• [RECORDS SHOWN]:
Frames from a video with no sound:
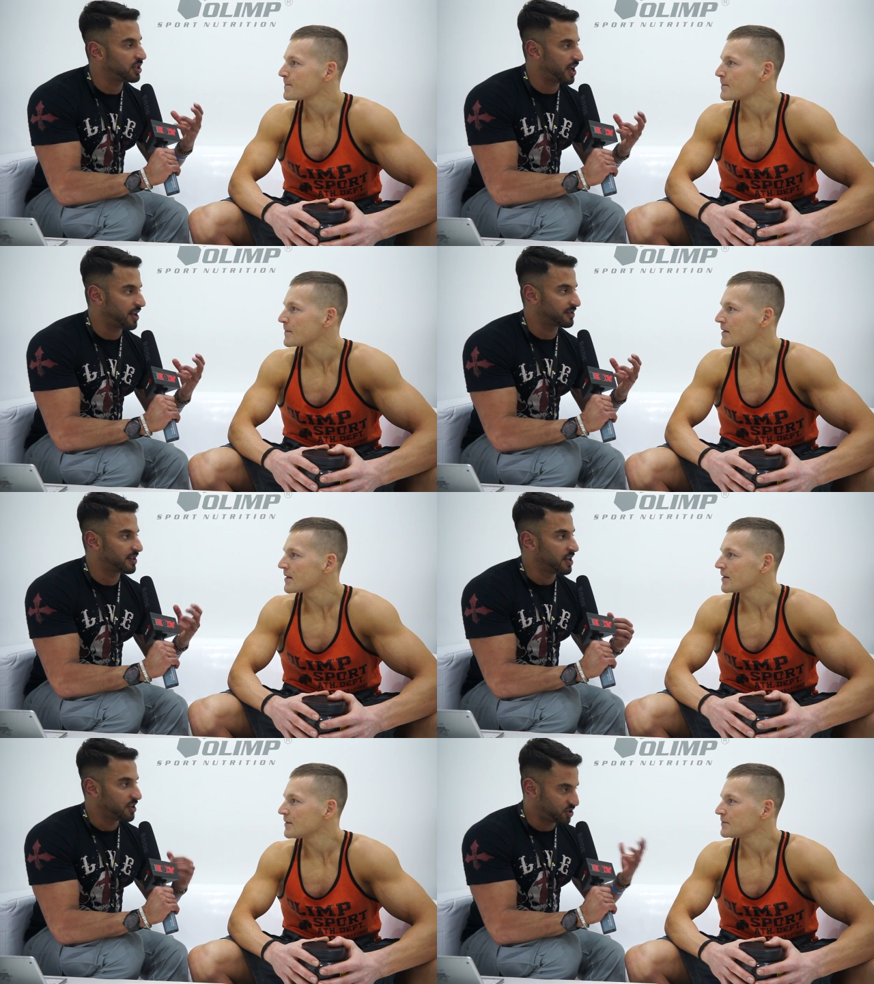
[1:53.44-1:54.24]
Speaker 1: get
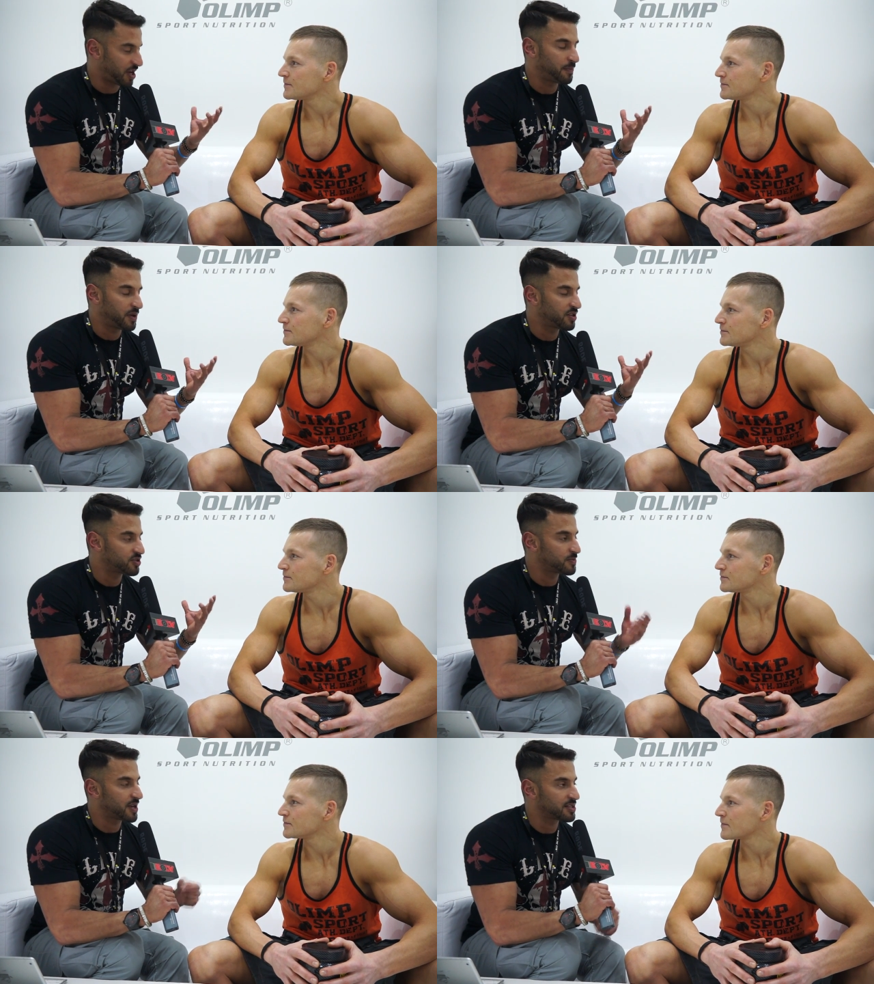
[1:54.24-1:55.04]
champion
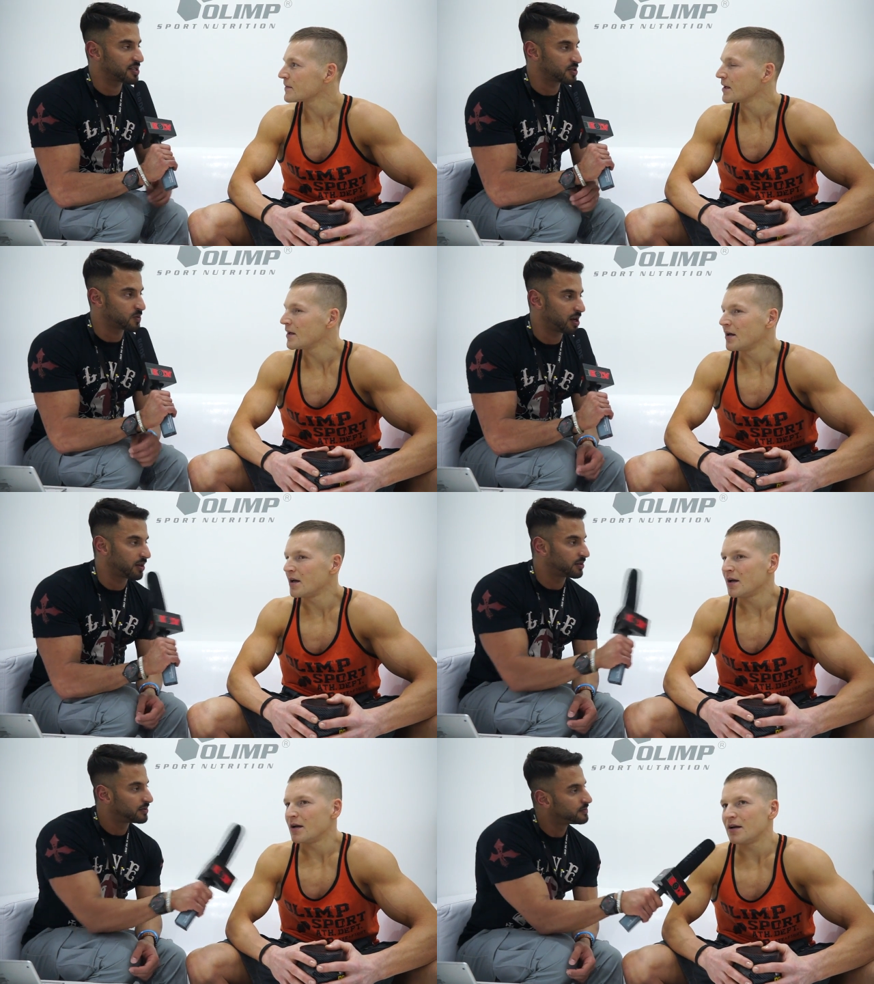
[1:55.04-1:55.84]
in gymnastic as
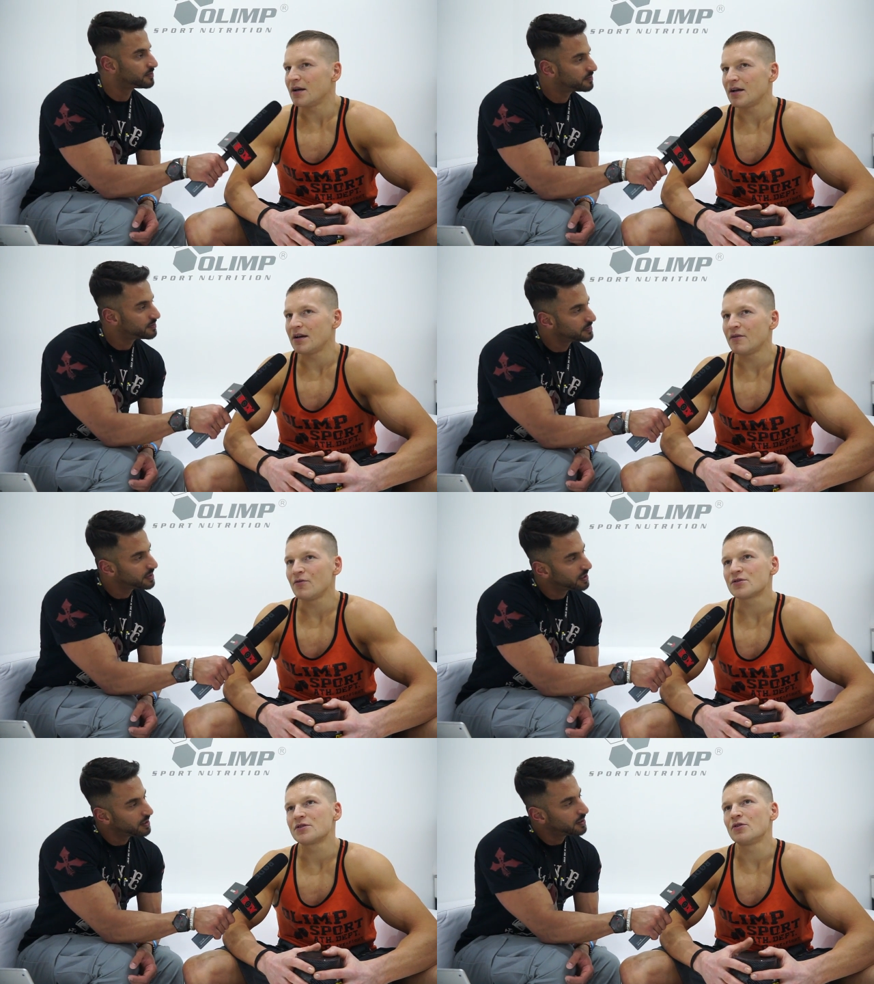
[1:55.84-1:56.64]
well
Speaker 2: uh, I
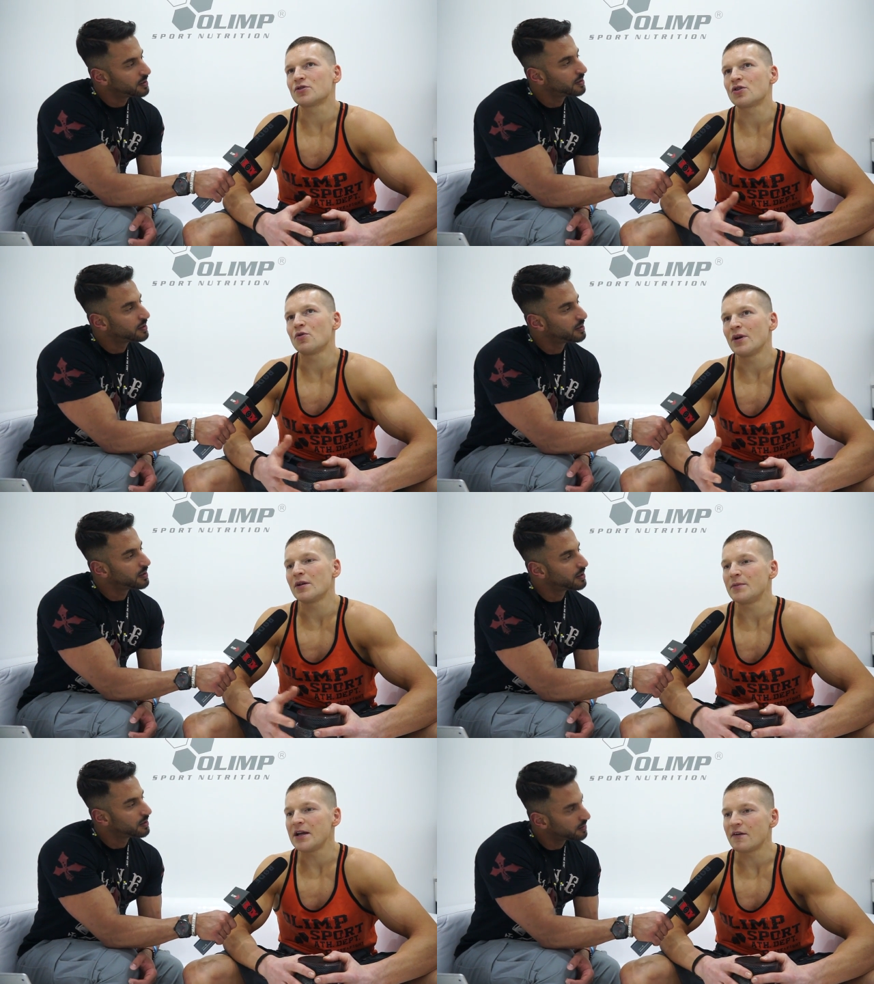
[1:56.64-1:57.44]
was not so
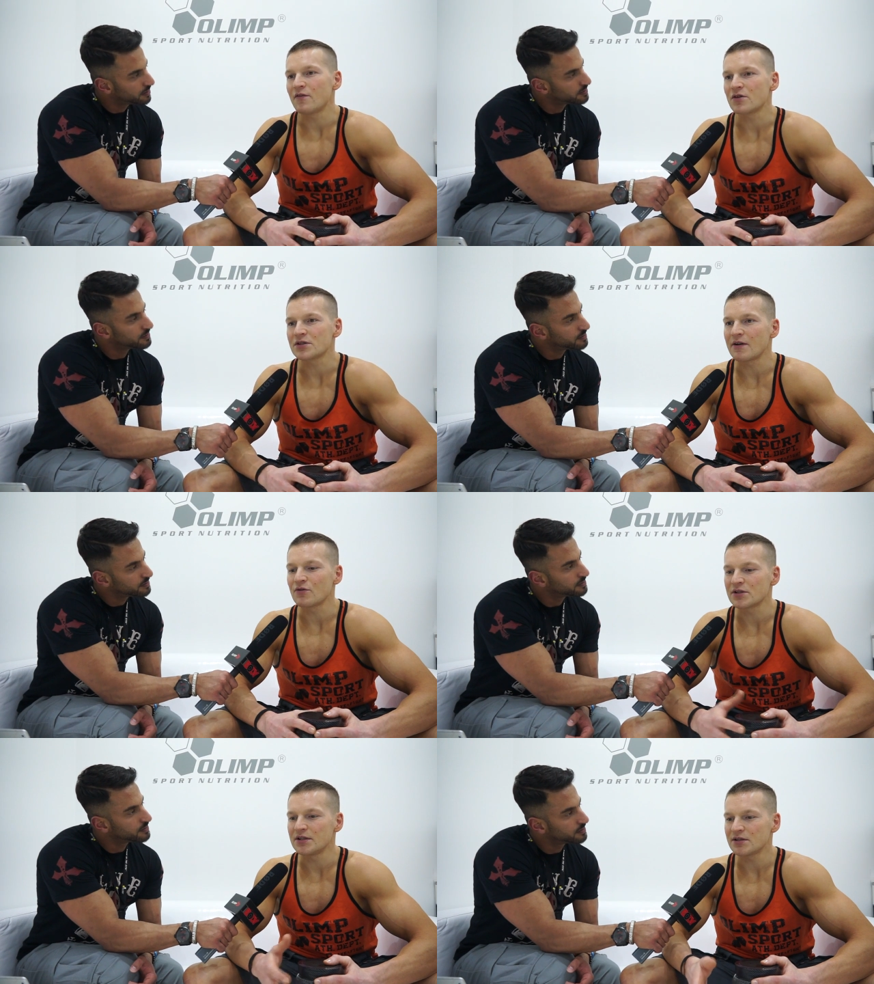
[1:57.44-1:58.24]
well but yeah of course I
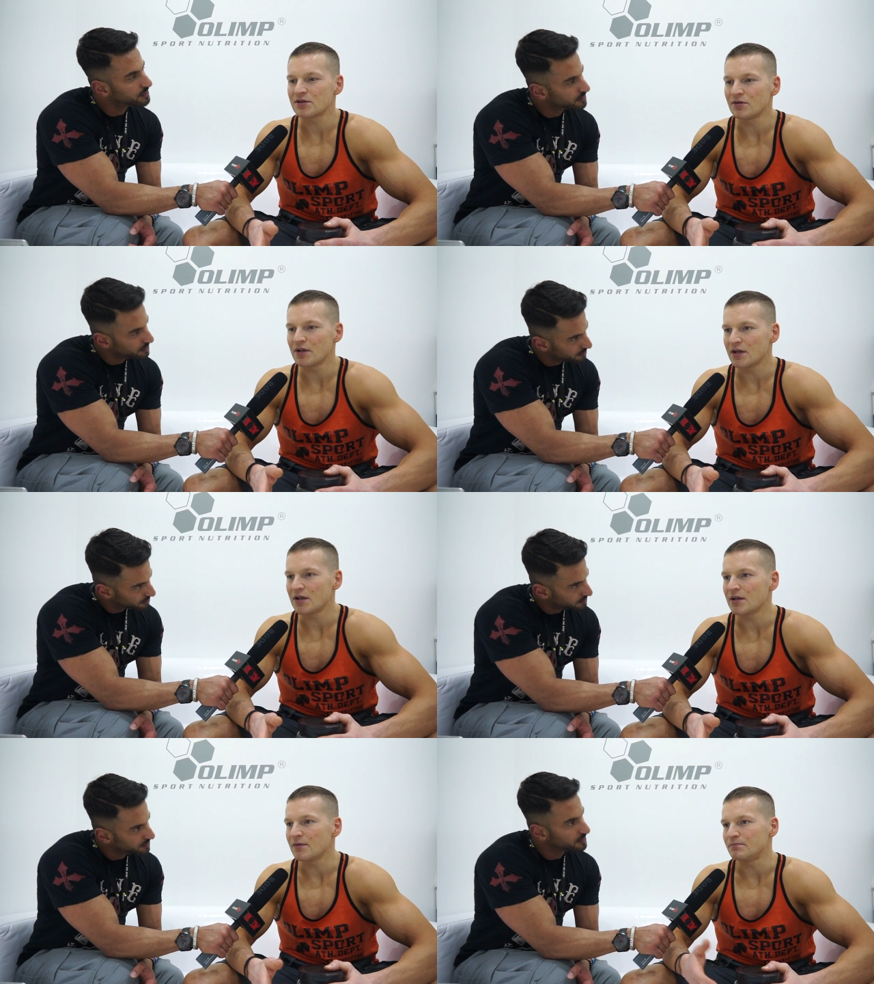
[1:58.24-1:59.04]
was in
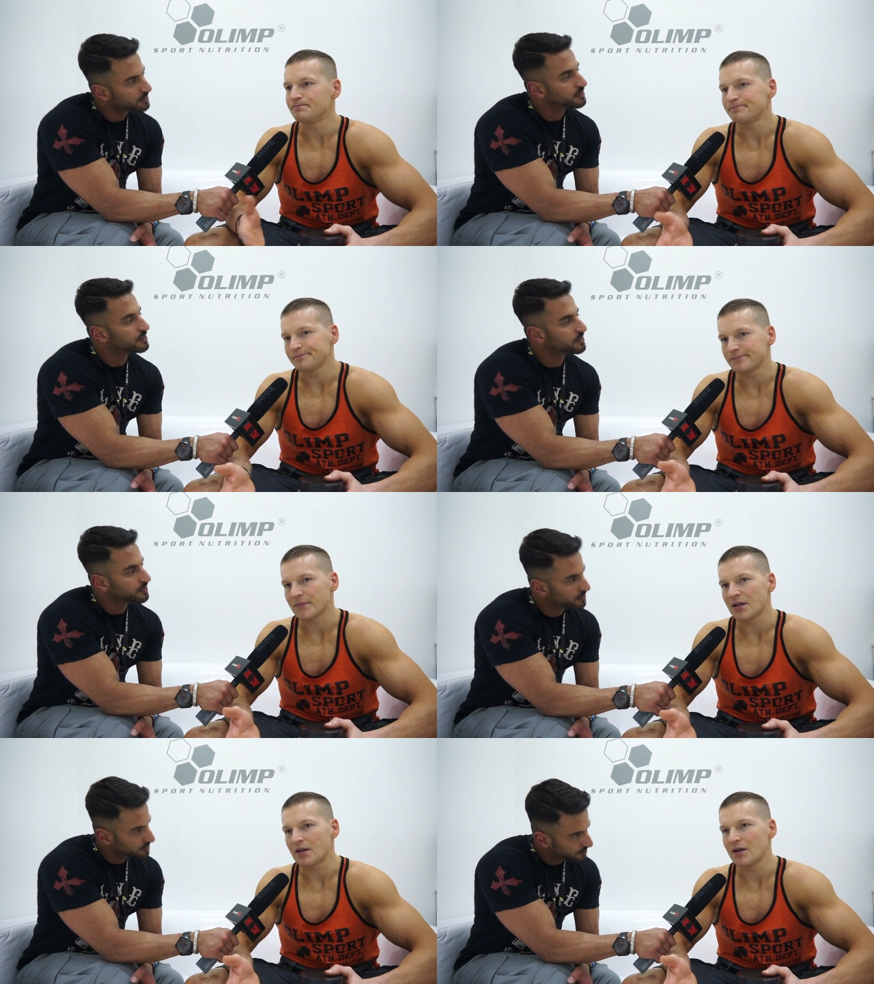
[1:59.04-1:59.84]
Estonia
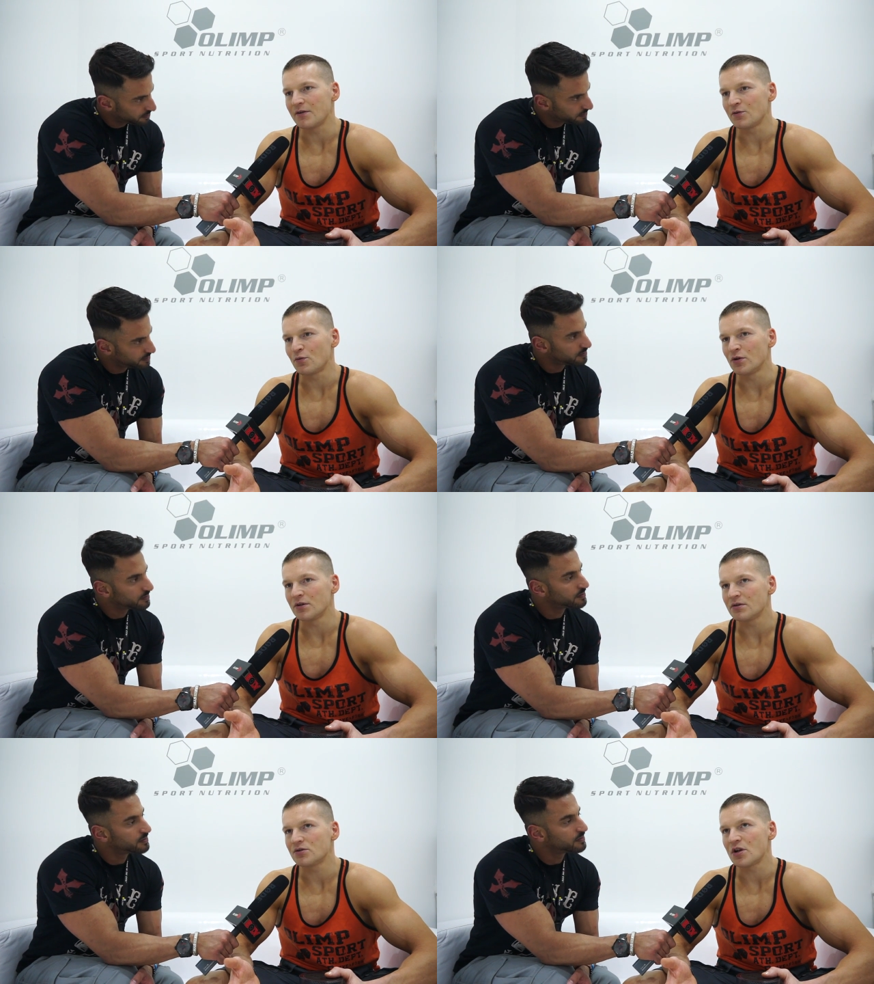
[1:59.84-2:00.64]
I, I
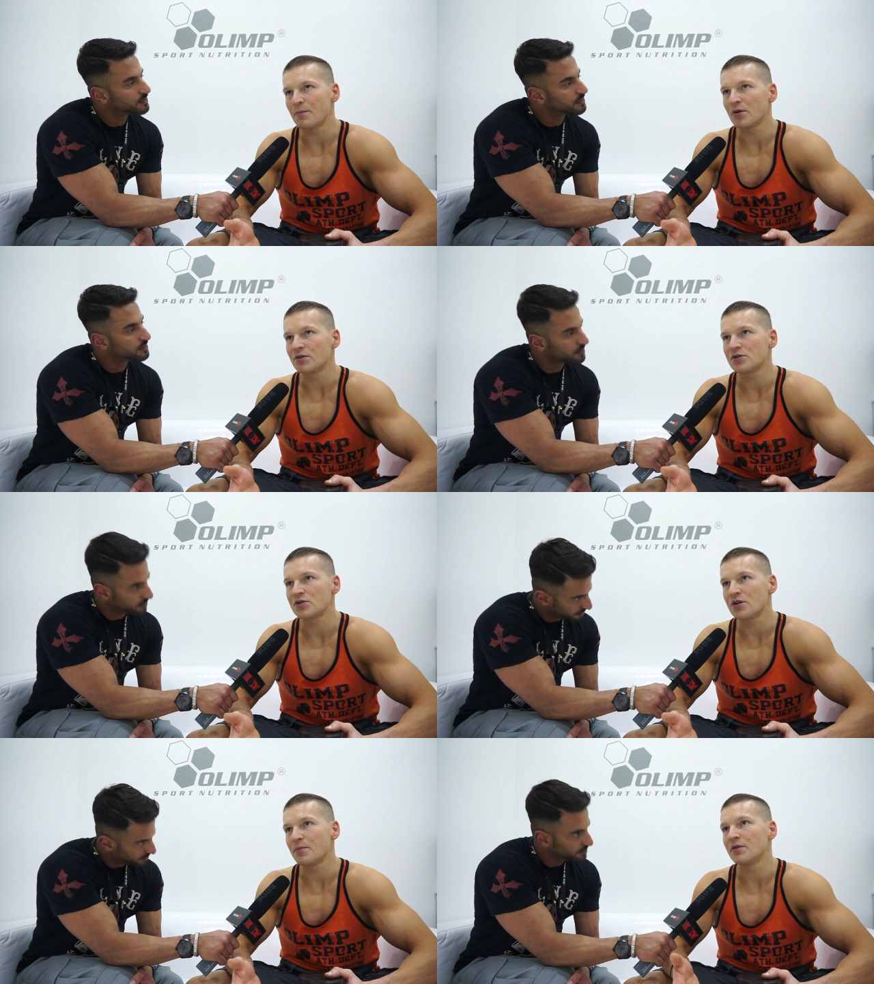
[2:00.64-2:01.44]
won
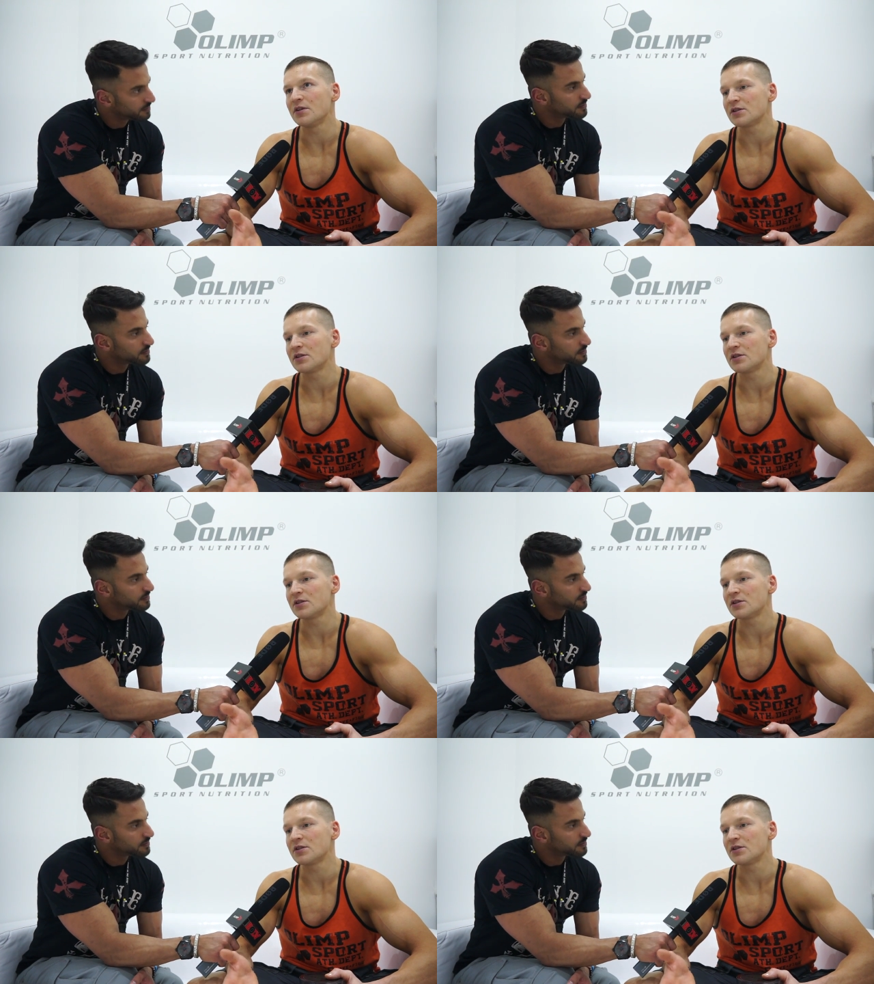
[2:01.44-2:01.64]
championship in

• [ABOUT THIS EXERCISE]: Take the line containing "[1:58.24-1:59.04]" and every line after it through the end of the data, and write them out exactly, with no pictures.

• [SOLUTION FOR THIS TASK]:
[1:58.24-1:59.04]
was in
[1:59.04-1:59.84]
Estonia
[1:59.84-2:00.64]
I, I
[2:00.64-2:01.44]
won
[2:01.44-2:01.64]
championship in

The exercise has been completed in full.